====== Study material ======
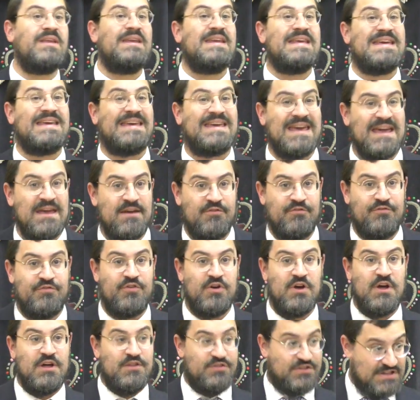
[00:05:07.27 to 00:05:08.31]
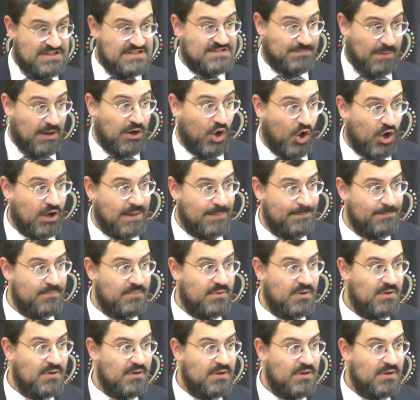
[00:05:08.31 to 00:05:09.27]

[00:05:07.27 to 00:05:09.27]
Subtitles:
did he give these malachim?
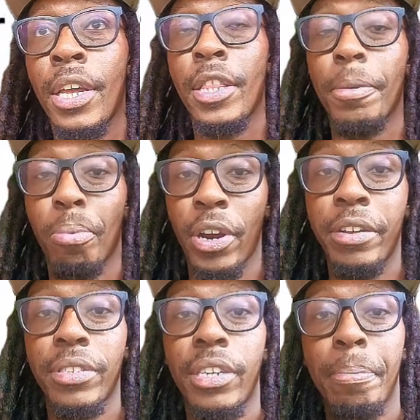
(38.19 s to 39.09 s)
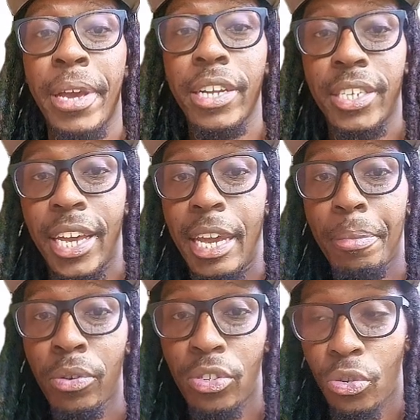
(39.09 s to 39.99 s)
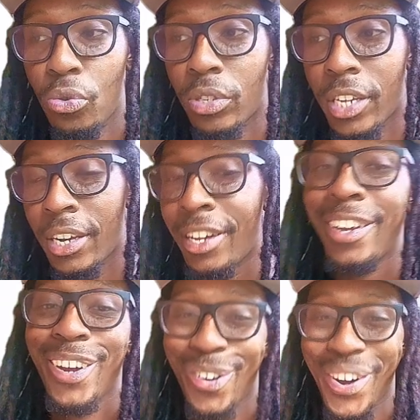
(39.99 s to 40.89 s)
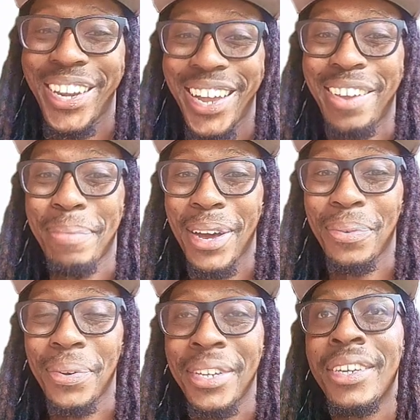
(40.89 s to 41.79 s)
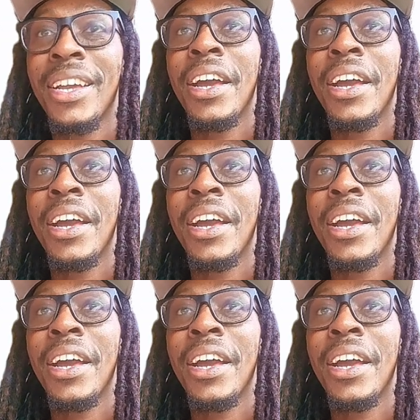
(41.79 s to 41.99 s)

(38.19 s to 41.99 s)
the Braves and the Mets game on Tuesday, great game, by the way,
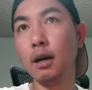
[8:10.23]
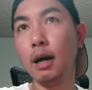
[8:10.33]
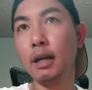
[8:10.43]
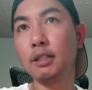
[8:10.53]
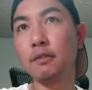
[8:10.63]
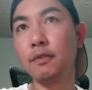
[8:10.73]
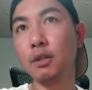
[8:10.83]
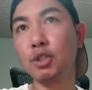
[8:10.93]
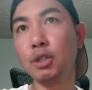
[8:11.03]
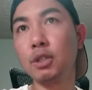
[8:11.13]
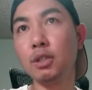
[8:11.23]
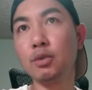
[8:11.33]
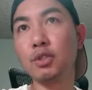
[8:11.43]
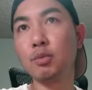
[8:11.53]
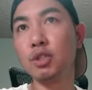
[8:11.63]
a function key to
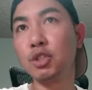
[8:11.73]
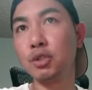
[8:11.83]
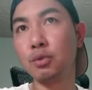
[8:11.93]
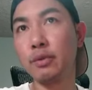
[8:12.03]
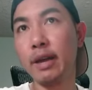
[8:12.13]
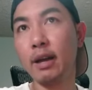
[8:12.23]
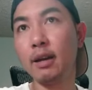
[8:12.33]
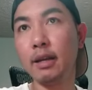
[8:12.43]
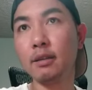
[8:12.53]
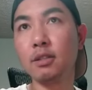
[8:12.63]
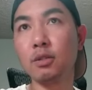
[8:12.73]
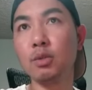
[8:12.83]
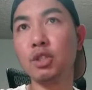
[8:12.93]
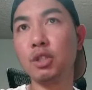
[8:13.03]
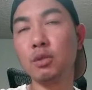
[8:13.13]
switch to that layer. So
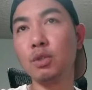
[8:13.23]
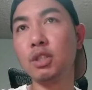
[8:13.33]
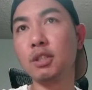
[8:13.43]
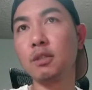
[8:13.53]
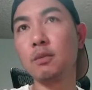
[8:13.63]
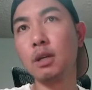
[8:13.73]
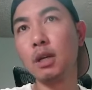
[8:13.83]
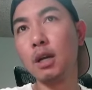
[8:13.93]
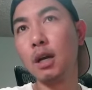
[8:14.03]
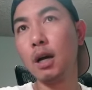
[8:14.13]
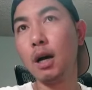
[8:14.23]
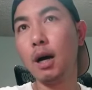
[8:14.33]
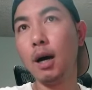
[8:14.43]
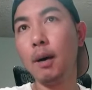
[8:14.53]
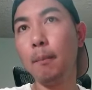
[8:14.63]
which is
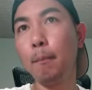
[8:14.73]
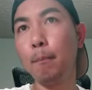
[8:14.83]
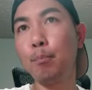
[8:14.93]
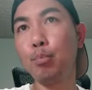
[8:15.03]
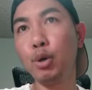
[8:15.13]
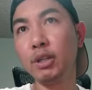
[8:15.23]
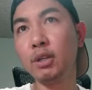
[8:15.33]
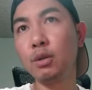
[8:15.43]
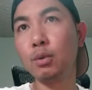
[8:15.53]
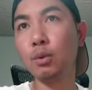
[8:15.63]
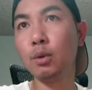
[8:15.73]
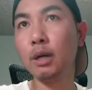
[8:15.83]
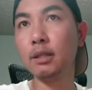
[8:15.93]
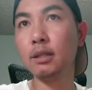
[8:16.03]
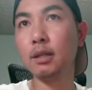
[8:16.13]
pretty cool
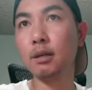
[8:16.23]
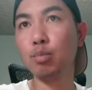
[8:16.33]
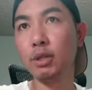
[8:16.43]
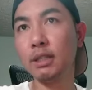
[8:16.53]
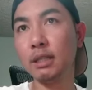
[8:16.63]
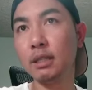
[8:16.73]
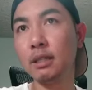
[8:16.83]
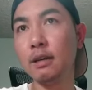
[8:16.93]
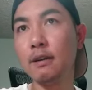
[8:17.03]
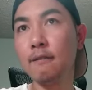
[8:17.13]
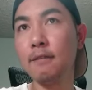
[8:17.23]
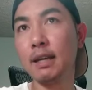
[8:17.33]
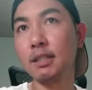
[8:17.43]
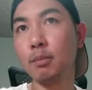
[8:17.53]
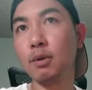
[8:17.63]
and pretty
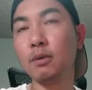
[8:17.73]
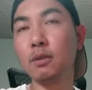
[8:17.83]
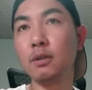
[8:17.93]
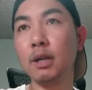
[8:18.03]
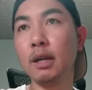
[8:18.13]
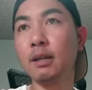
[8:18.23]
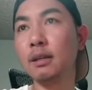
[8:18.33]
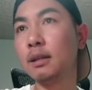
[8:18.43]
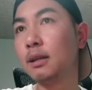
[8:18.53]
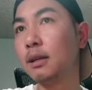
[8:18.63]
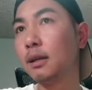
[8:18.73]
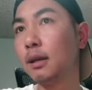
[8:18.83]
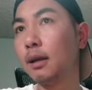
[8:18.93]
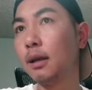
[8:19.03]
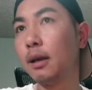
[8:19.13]
flexible, right?
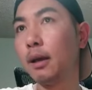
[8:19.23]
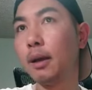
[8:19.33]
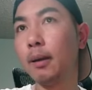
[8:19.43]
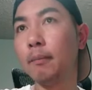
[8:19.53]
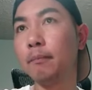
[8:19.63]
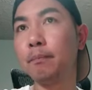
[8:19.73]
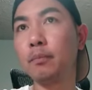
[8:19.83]
And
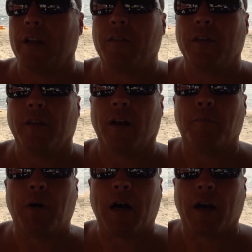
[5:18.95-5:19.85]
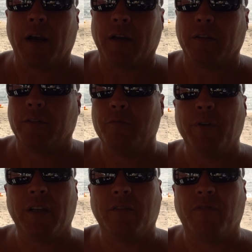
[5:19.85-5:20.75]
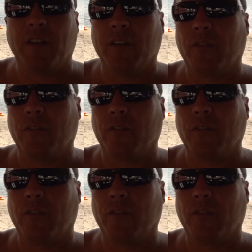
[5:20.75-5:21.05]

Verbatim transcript: anything that I buy, too big to fit in a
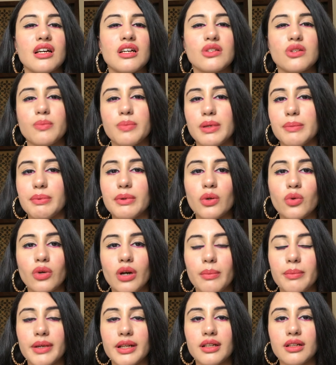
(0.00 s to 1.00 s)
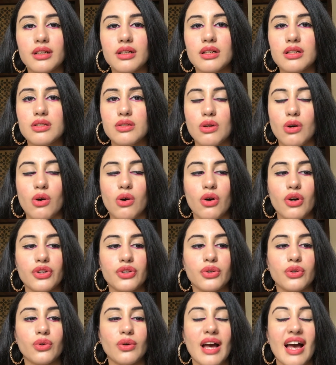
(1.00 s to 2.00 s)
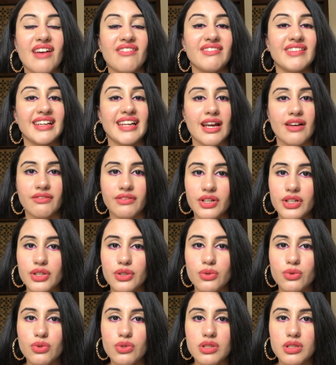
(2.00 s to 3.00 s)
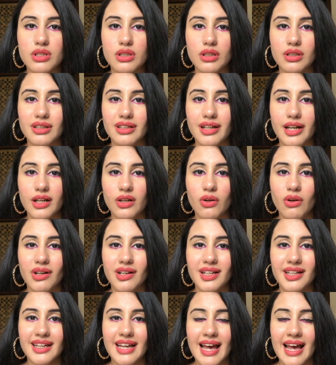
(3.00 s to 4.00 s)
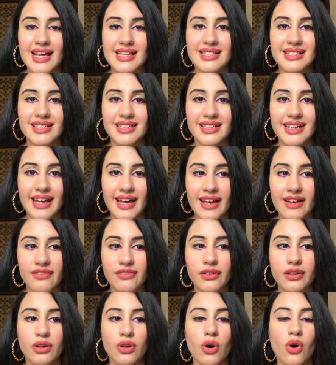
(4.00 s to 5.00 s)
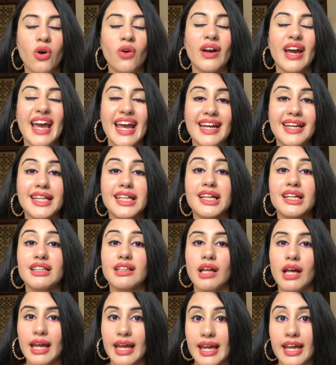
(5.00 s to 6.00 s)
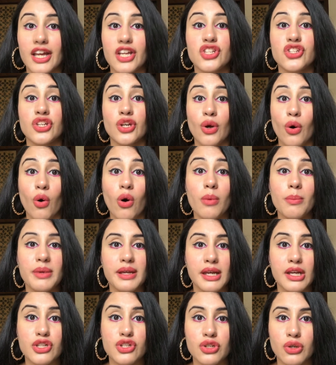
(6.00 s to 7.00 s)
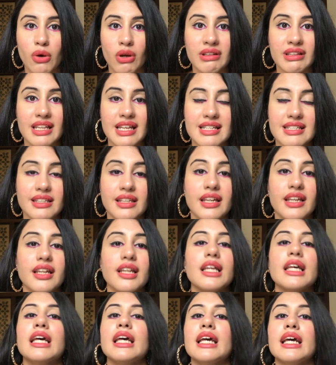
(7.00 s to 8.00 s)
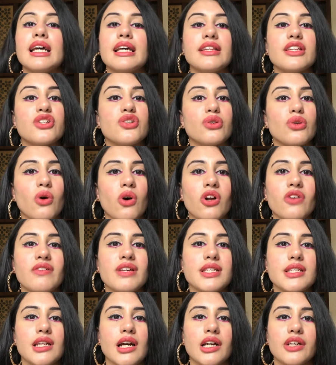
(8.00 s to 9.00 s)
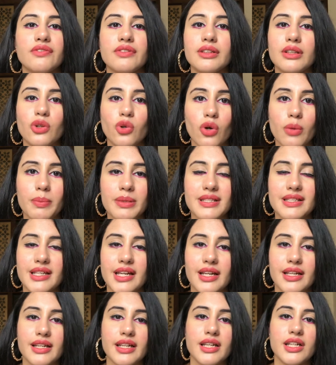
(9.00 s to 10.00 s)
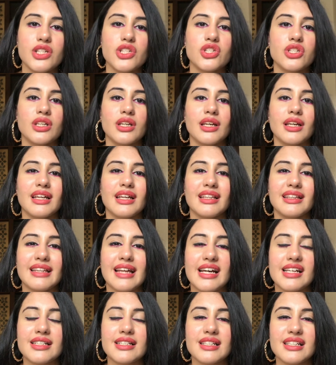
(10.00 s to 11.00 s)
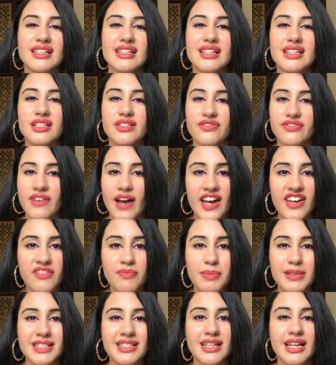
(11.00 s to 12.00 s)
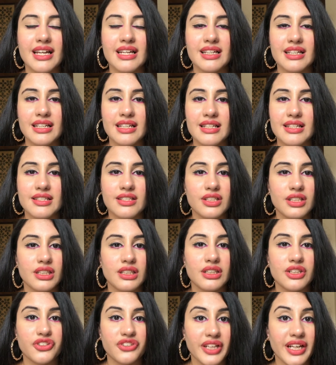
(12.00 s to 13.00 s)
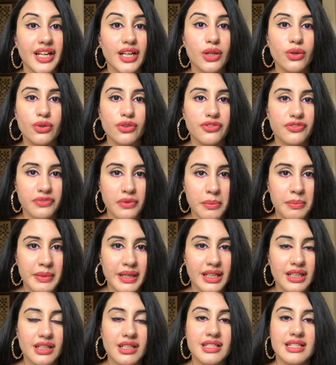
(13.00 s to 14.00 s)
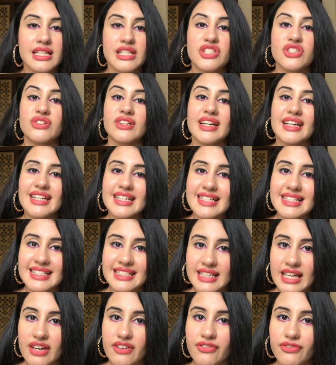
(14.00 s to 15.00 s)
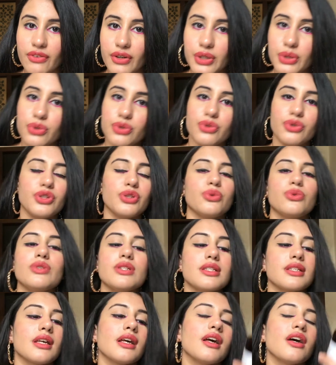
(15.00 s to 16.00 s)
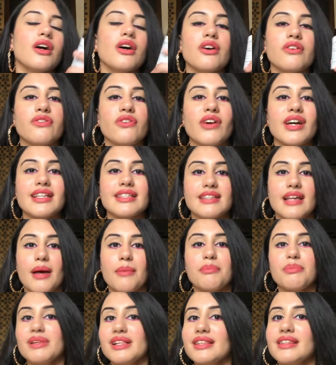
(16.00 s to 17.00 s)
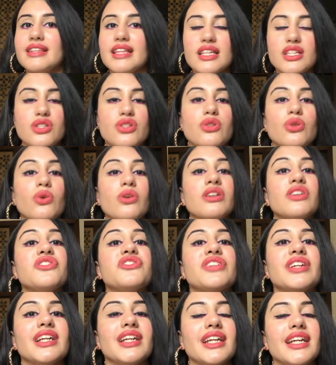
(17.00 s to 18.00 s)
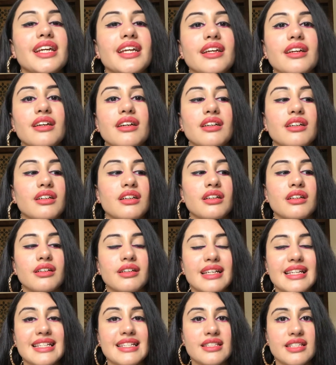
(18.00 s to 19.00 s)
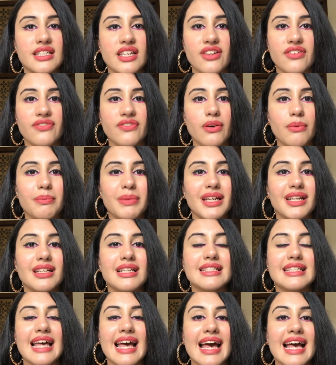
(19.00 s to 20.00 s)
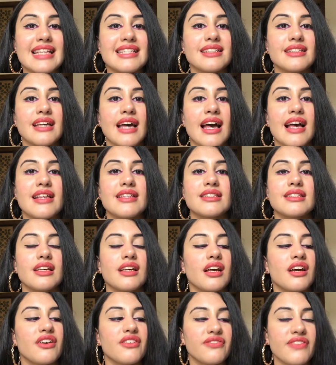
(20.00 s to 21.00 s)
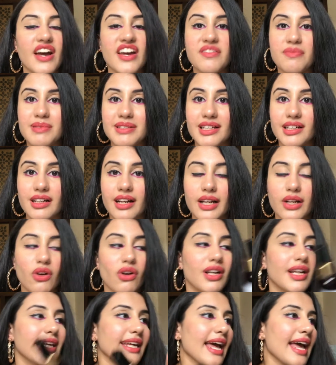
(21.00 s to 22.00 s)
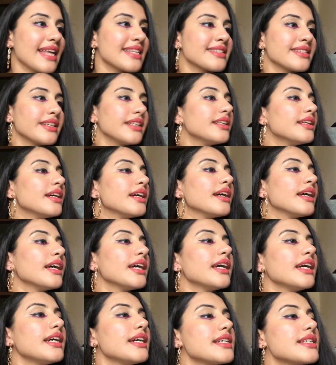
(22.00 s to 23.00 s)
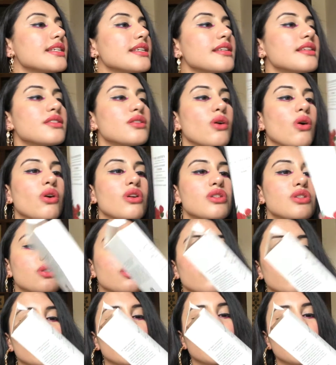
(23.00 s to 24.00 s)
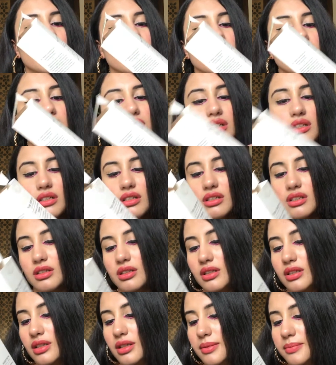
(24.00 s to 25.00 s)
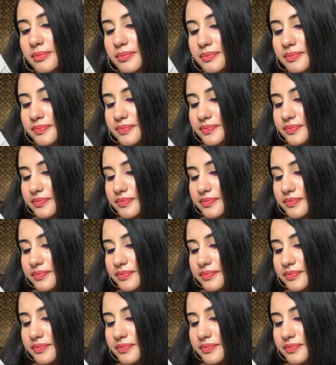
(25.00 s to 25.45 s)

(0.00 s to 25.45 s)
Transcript: So people who are beginners or, you know, have never used glycolic acid ever or any other AHA or BHA on their skin, they should always start with lower percentage. That is 5% is really good for beginners. It's really safe for you to use. For example, this toner really is safe for beginners as it has 5% glycolic acid. It is also written on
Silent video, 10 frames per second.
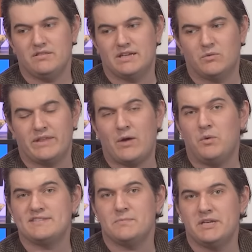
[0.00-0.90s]
that
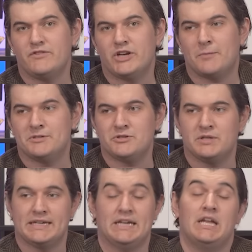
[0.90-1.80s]
was a bit of an
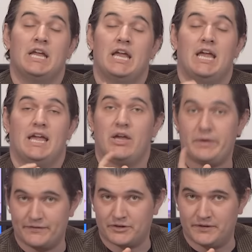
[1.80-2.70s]
opportunity.
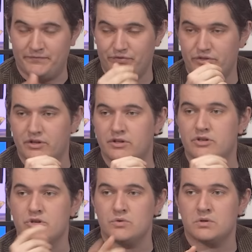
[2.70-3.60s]
However, the
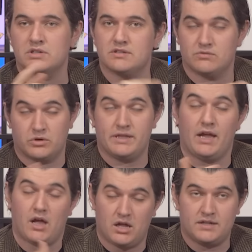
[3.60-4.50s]
newer or
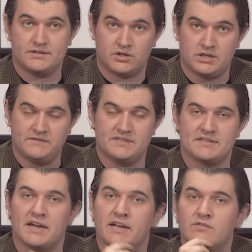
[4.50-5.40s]
the alternative
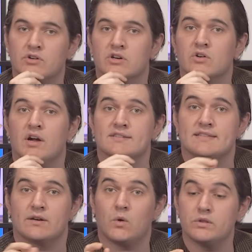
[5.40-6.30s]
design I've run across
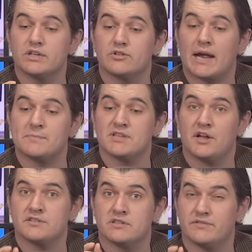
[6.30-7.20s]
that only grabs
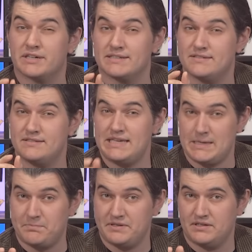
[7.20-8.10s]
on to the very
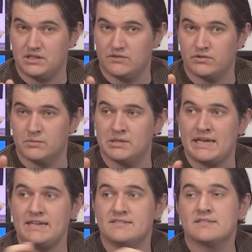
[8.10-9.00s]
tip of the
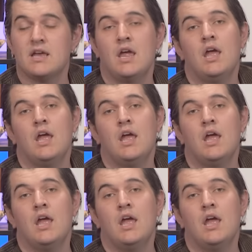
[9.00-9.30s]
blades,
======
**Task to complete:**
Retype the data exactly; images stay out.

**Written answer:**
[00:05:07.27 to 00:05:08.31]
[00:05:08.31 to 00:05:09.27]

[00:05:07.27 to 00:05:09.27]
Subtitles:
did he give these malachim?
(38.19 s to 39.09 s)
(39.09 s to 39.99 s)
(39.99 s to 40.89 s)
(40.89 s to 41.79 s)
(41.79 s to 41.99 s)

(38.19 s to 41.99 s)
the Braves and the Mets game on Tuesday, great game, by the way,
[8:10.23]
[8:10.33]
[8:10.43]
[8:10.53]
[8:10.63]
[8:10.73]
[8:10.83]
[8:10.93]
[8:11.03]
[8:11.13]
[8:11.23]
[8:11.33]
[8:11.43]
[8:11.53]
[8:11.63]
a function key to
[8:11.73]
[8:11.83]
[8:11.93]
[8:12.03]
[8:12.13]
[8:12.23]
[8:12.33]
[8:12.43]
[8:12.53]
[8:12.63]
[8:12.73]
[8:12.83]
[8:12.93]
[8:13.03]
[8:13.13]
switch to that layer. So
[8:13.23]
[8:13.33]
[8:13.43]
[8:13.53]
[8:13.63]
[8:13.73]
[8:13.83]
[8:13.93]
[8:14.03]
[8:14.13]
[8:14.23]
[8:14.33]
[8:14.43]
[8:14.53]
[8:14.63]
which is
[8:14.73]
[8:14.83]
[8:14.93]
[8:15.03]
[8:15.13]
[8:15.23]
[8:15.33]
[8:15.43]
[8:15.53]
[8:15.63]
[8:15.73]
[8:15.83]
[8:15.93]
[8:16.03]
[8:16.13]
pretty cool
[8:16.23]
[8:16.33]
[8:16.43]
[8:16.53]
[8:16.63]
[8:16.73]
[8:16.83]
[8:16.93]
[8:17.03]
[8:17.13]
[8:17.23]
[8:17.33]
[8:17.43]
[8:17.53]
[8:17.63]
and pretty
[8:17.73]
[8:17.83]
[8:17.93]
[8:18.03]
[8:18.13]
[8:18.23]
[8:18.33]
[8:18.43]
[8:18.53]
[8:18.63]
[8:18.73]
[8:18.83]
[8:18.93]
[8:19.03]
[8:19.13]
flexible, right?
[8:19.23]
[8:19.33]
[8:19.43]
[8:19.53]
[8:19.63]
[8:19.73]
[8:19.83]
And
[5:18.95-5:19.85]
[5:19.85-5:20.75]
[5:20.75-5:21.05]

Verbatim transcript: anything that I buy, too big to fit in a
(0.00 s to 1.00 s)
(1.00 s to 2.00 s)
(2.00 s to 3.00 s)
(3.00 s to 4.00 s)
(4.00 s to 5.00 s)
(5.00 s to 6.00 s)
(6.00 s to 7.00 s)
(7.00 s to 8.00 s)
(8.00 s to 9.00 s)
(9.00 s to 10.00 s)
(10.00 s to 11.00 s)
(11.00 s to 12.00 s)
(12.00 s to 13.00 s)
(13.00 s to 14.00 s)
(14.00 s to 15.00 s)
(15.00 s to 16.00 s)
(16.00 s to 17.00 s)
(17.00 s to 18.00 s)
(18.00 s to 19.00 s)
(19.00 s to 20.00 s)
(20.00 s to 21.00 s)
(21.00 s to 22.00 s)
(22.00 s to 23.00 s)
(23.00 s to 24.00 s)
(24.00 s to 25.00 s)
(25.00 s to 25.45 s)

(0.00 s to 25.45 s)
Transcript: So people who are beginners or, you know, have never used glycolic acid ever or any other AHA or BHA on their skin, they should always start with lower percentage. That is 5% is really good for beginners. It's really safe for you to use. For example, this toner really is safe for beginners as it has 5% glycolic acid. It is also written on
Silent video, 10 frames per second.
[0.00-0.90s]
that
[0.90-1.80s]
was a bit of an
[1.80-2.70s]
opportunity.
[2.70-3.60s]
However, the
[3.60-4.50s]
newer or
[4.50-5.40s]
the alternative
[5.40-6.30s]
design I've run across
[6.30-7.20s]
that only grabs
[7.20-8.10s]
on to the very
[8.10-9.00s]
tip of the
[9.00-9.30s]
blades,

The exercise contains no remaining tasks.